The fundamental truth of today's electronics design industry is that rapid and ongoing technological change is inevitable.
When someone says that electronics design is at the crossroads, this understates the case. Using the term "crossroads" implies that for some time we've been traveling in a certain direction and are now faced with a simple choice: do we turn left, or right or carry on in the same general direction? In reality, the current situation is much more complex because we are facing major paradigm shifts in the way electronic products are conceived, created and deployed.
As a starting point, it's important to understand that the next generation of electronic products will not be used--and thus cannot be considered--in the context of stand-alone devices. Instead, they will be intelligent elements in an interconnected ecosystem, which will allow them to offer far more than the silicon, metal and plastic from which they are made. Apple's iPod considered in isolation is only a vaguely interesting device. What has really made the iPod so successful is its associated media purchase and download ecosystems.

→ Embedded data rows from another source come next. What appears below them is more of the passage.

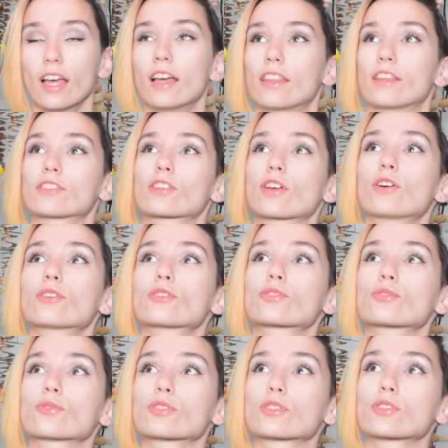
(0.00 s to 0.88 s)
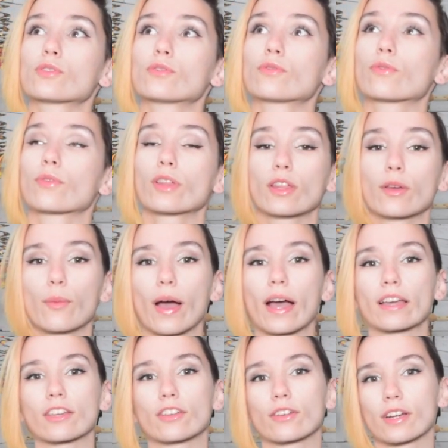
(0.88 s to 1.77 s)
There's all sorts of really
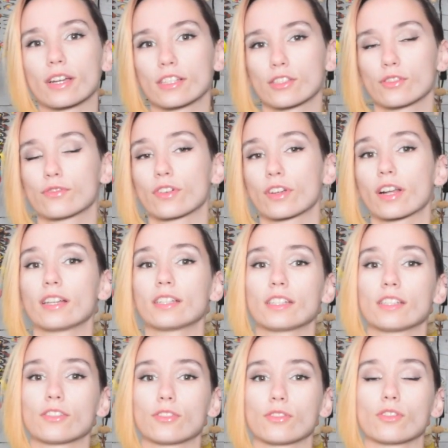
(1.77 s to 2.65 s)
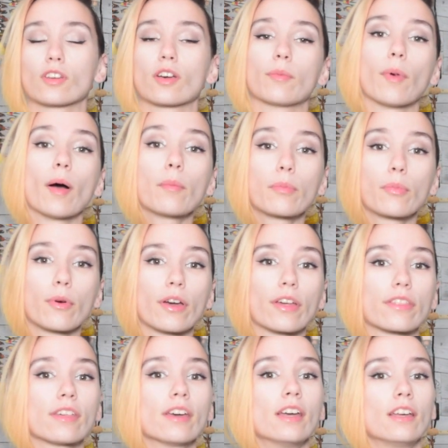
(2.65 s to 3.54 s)
wacky, crazy, fun ideas you can come up
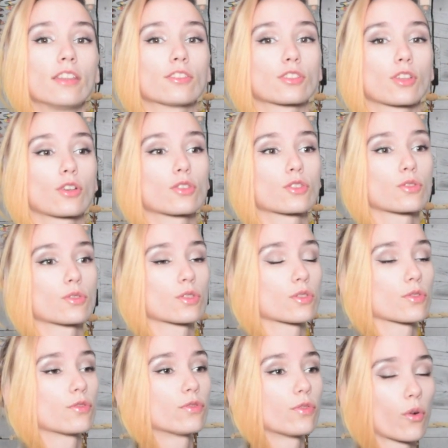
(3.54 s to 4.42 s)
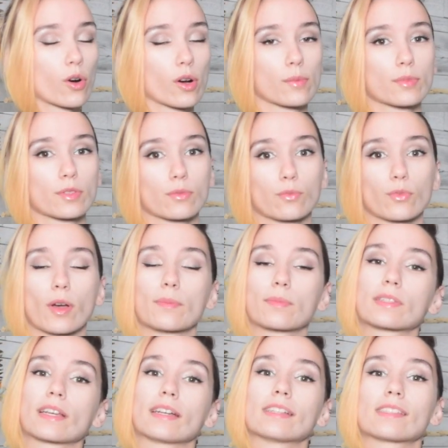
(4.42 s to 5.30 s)
with. There's all sorts of forums and
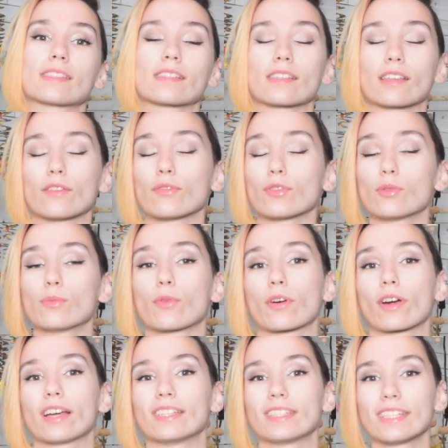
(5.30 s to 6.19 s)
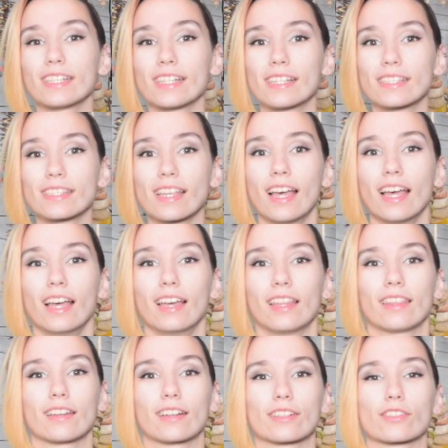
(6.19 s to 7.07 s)
websites that give you more ideas.
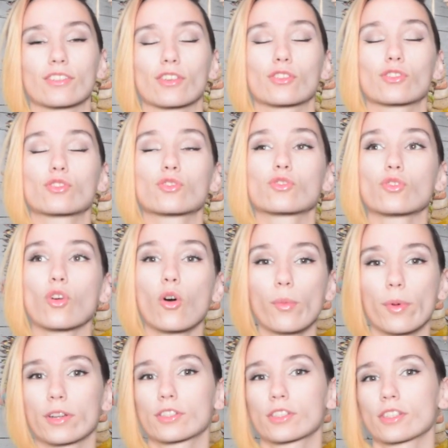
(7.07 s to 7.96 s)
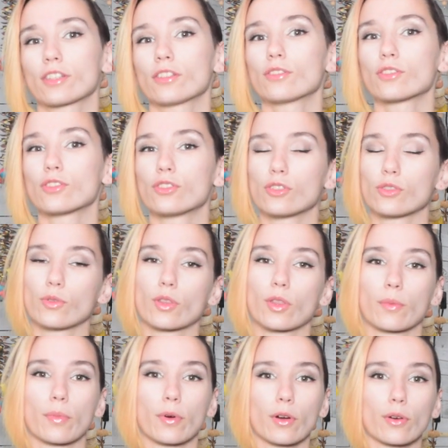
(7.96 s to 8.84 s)
There's so much that you can do with
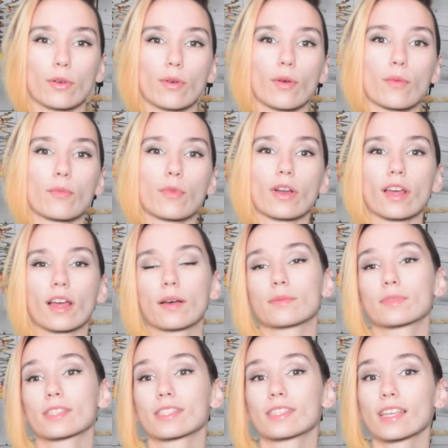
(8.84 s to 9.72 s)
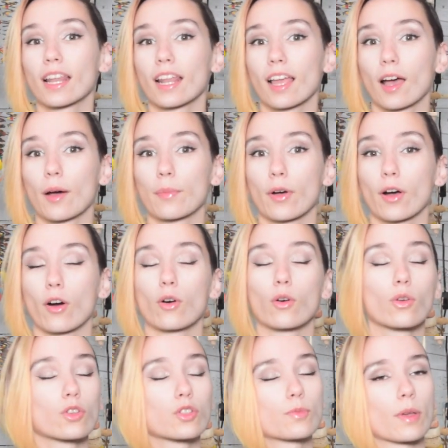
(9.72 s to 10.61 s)
a bird room when it comes to setting up a
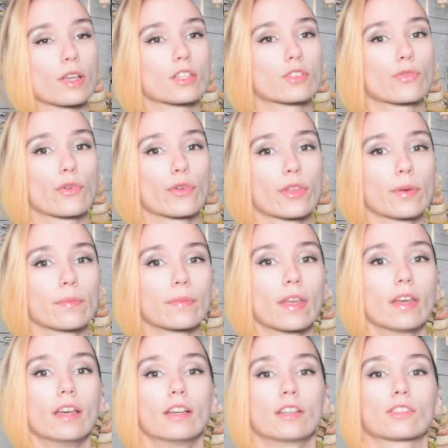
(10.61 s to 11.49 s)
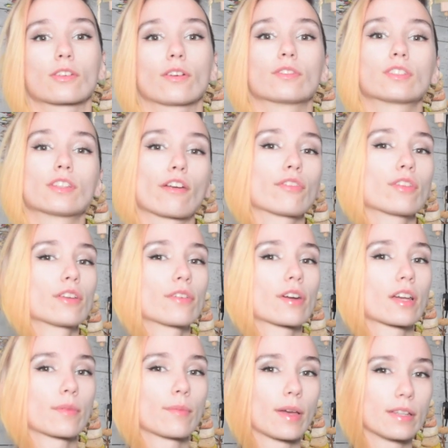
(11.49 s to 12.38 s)
whole space for them. So I would definitely
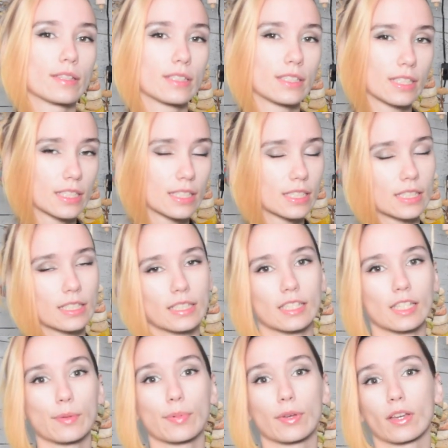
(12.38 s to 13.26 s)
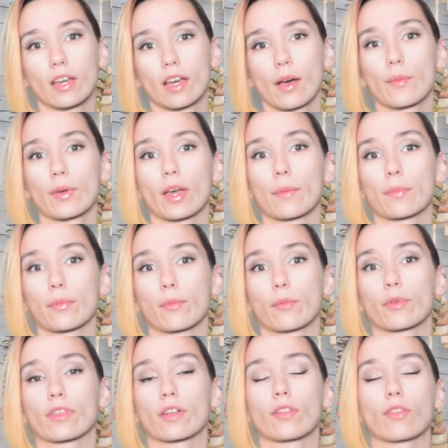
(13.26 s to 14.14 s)
recommend digging in deep and coming up
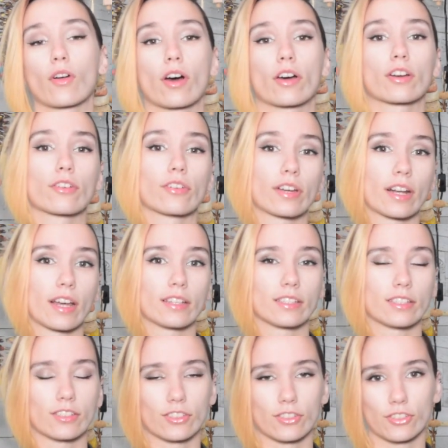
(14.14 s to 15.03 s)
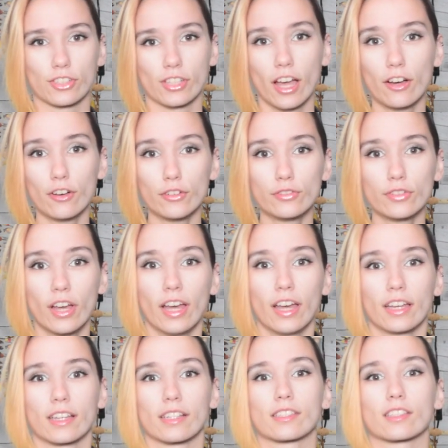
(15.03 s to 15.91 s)
with a lot of great ideas yourself,
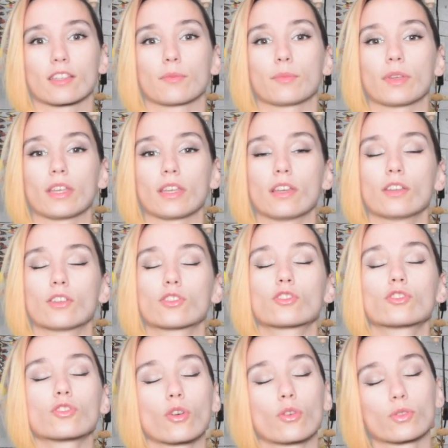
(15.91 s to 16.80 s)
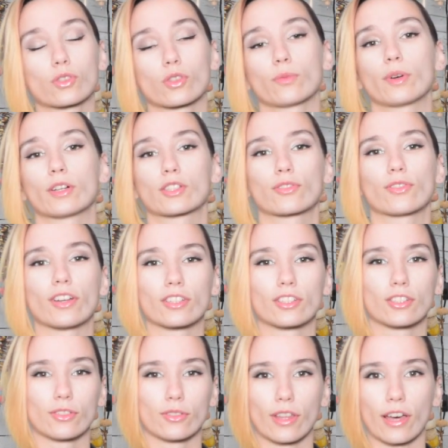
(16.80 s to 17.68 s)
because it can be so much fun
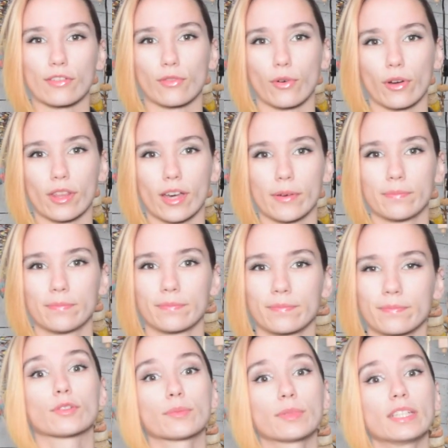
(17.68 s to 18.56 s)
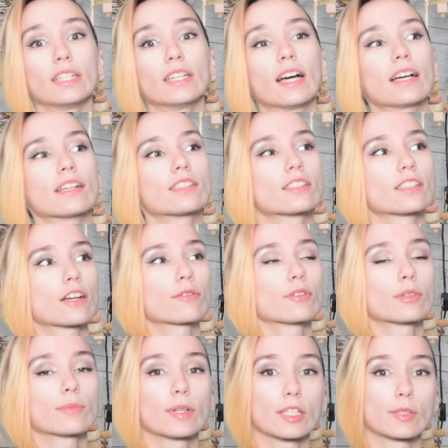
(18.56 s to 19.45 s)
to do that for them. For me, I stuck
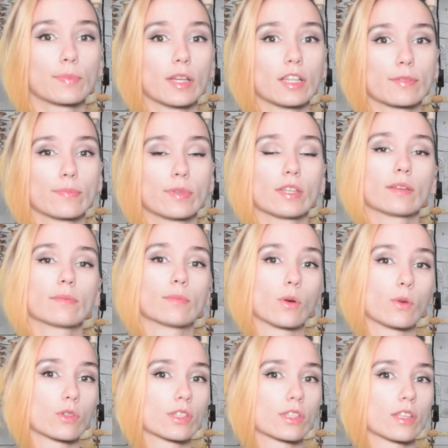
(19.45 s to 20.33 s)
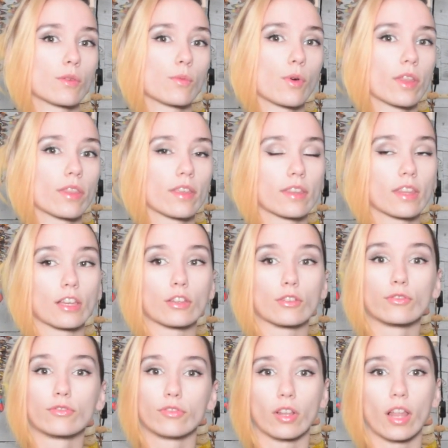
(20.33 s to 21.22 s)
with my space being mostly one that they
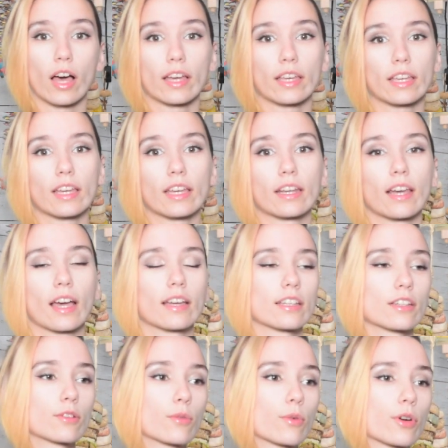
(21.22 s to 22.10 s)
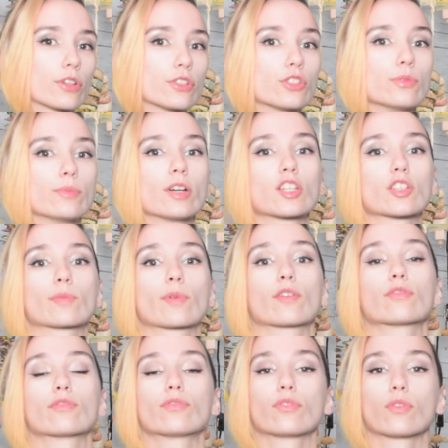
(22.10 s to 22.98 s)
could fly in. I didn't worry too much
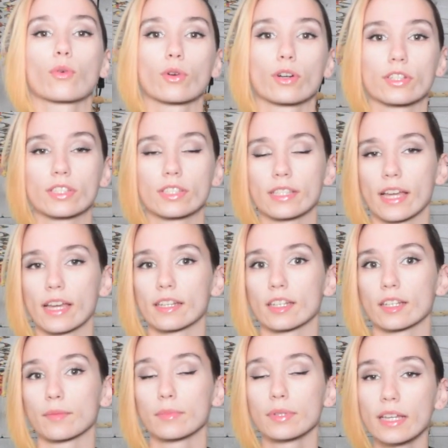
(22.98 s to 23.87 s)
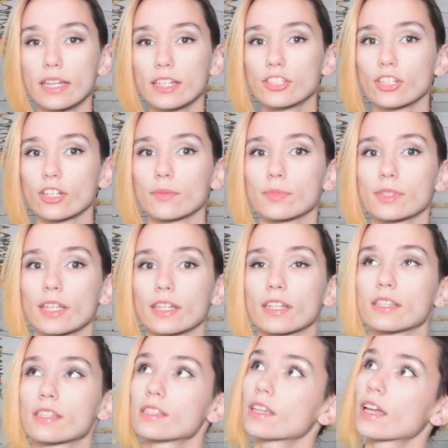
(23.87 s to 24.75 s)
about floor standing play gyms, and
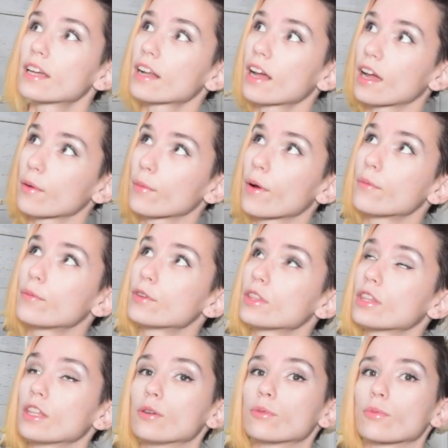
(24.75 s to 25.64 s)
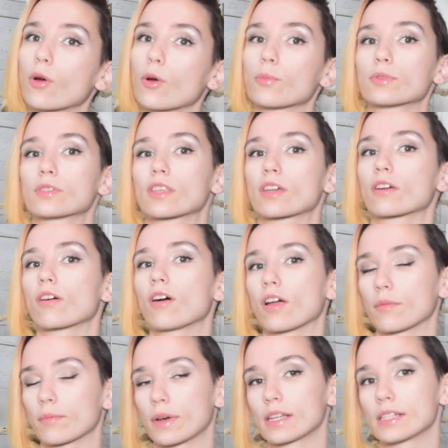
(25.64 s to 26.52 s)
instead I went with the ropes that are
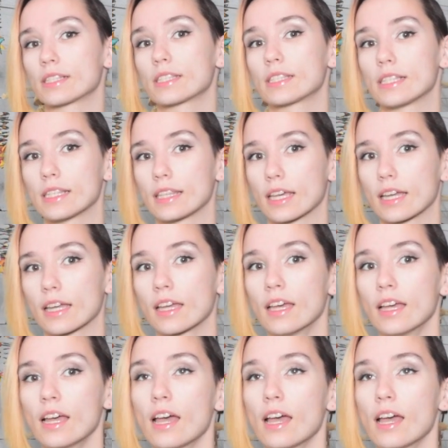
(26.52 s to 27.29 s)
on my ceiling.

Lots of people have great ideas, but the vast majority of these ideas never see the light of day. This is because traditional design environments make things so complex that only experts can use the tools and enabling technologies, such as FPGAs. Also, conventional implementation technologies make this so expensive that major corporations are afforded the advantage in playing the game. Global pressures make this position untenable; so things have to change.
In the case of implementation technology, very few products can justify the tens of millions of dollars required to develop a custom integrated circuit. Furthermore, in the majority of cases, the idea of creating a silicon chip that performs a fixed non-differentiated function is becoming a little tired. Programmable logic in the form of today's FPGAs provides "malleable" hardware that can be configured on-the-fly to perform whatever tasks are required.